Les taux des livrets réglementés sont révisés deux fois par an, sur proposition de la Banque de France, le 15 janvier (pour une application le 1er février) et le 15 juillet (pour une application le 1er août). Par ailleurs, en cas de circonstances exceptionnelles (forte volatilité des marchés monétaires et de l’inflation), la Banque de France peut procéder à deux révisions supplémentaires, le 15 avril (pour une application le 1er mai) et le 15 octobre (pour le 1er novembre).
Cette révision est effectuée en fonction de l’évolution de deux paramètres : l'inflation et les taux des prêts interbancaires. Les deux ayant fortement chuté début 2025, le livret A et le livret de développement durables et solidaire (LDDS), placements détenus par près de 80% des Français, ont enregistré un recul de leur rémunération de 0,7 point en août dernier, passant de 2,4% à 1,7%. Le livret d’épargne populaire (LEP), placement réservé aux épargnants aux revenus modestes, a pour sa part vu sa rémunération fondre de 0,8 point, passant de 3,5% à 2,7%.
Les mêmes causes produisant généralement les mêmes effets, une nouvelle baisse de l’épargne règlementée est attendue en février 2026. Car l'inflation a plafonné à 0,8% en décembre et à 0,9% au second semestre 2025, selon les derniers chiffres publiés par l’Insee début janvier. Par ailleurs, les taux interbancaires ont continué à se replier sur la période.
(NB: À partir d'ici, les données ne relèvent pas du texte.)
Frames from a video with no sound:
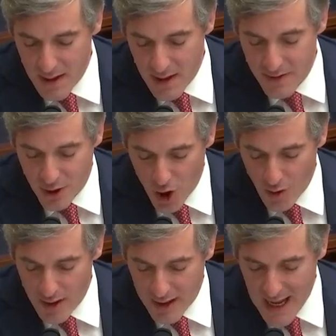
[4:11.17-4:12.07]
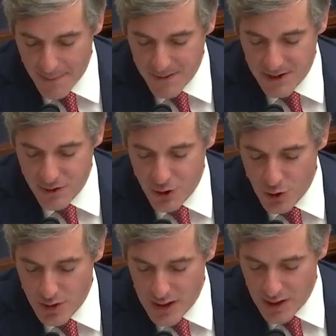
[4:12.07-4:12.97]
the current cap is at 2
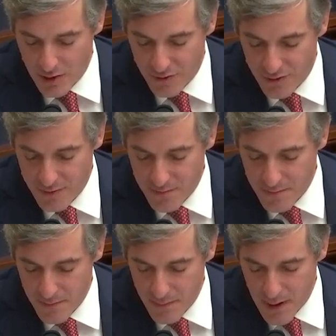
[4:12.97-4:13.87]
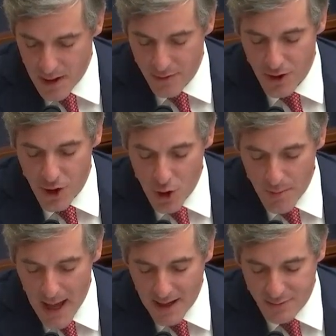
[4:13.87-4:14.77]
years. The new
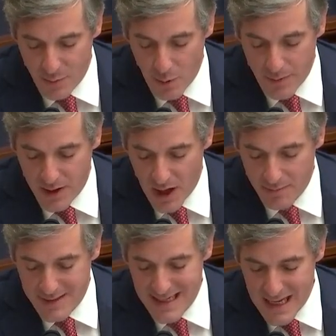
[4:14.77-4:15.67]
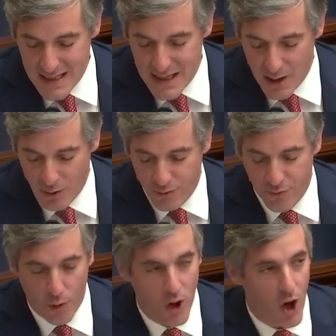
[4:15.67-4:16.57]
maximum will become 10 years
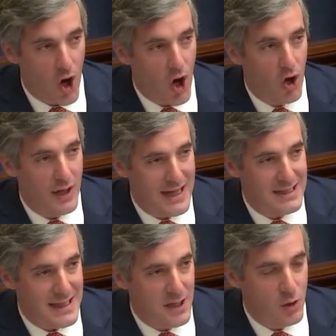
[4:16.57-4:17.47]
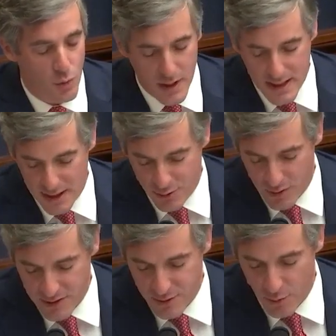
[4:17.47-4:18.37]
for all illegal
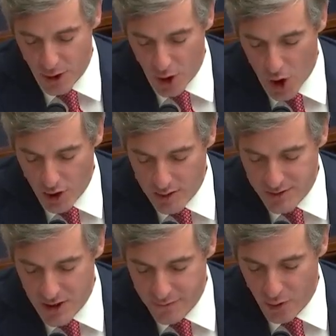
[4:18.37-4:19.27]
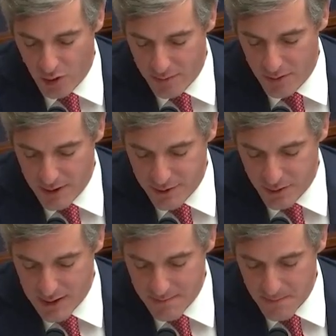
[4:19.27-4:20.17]
re-entries, regardless of your criminal history.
Résultat, le taux technique du livret A et celui du LDDS devraient tomber à 1,40% le 1er février, en baisse de 0,3 point. Par ailleurs, le taux du LEP pourrait tomber à 1,90%, en cas d’application stricte de sa formule de revalorisation. Les pouvoirs publics pourraient toutefois décider de maintenir l’écart d’un point avec le livret A existant depuis un an, et réduire son taux à 2,70% à compter du 1er février 2026.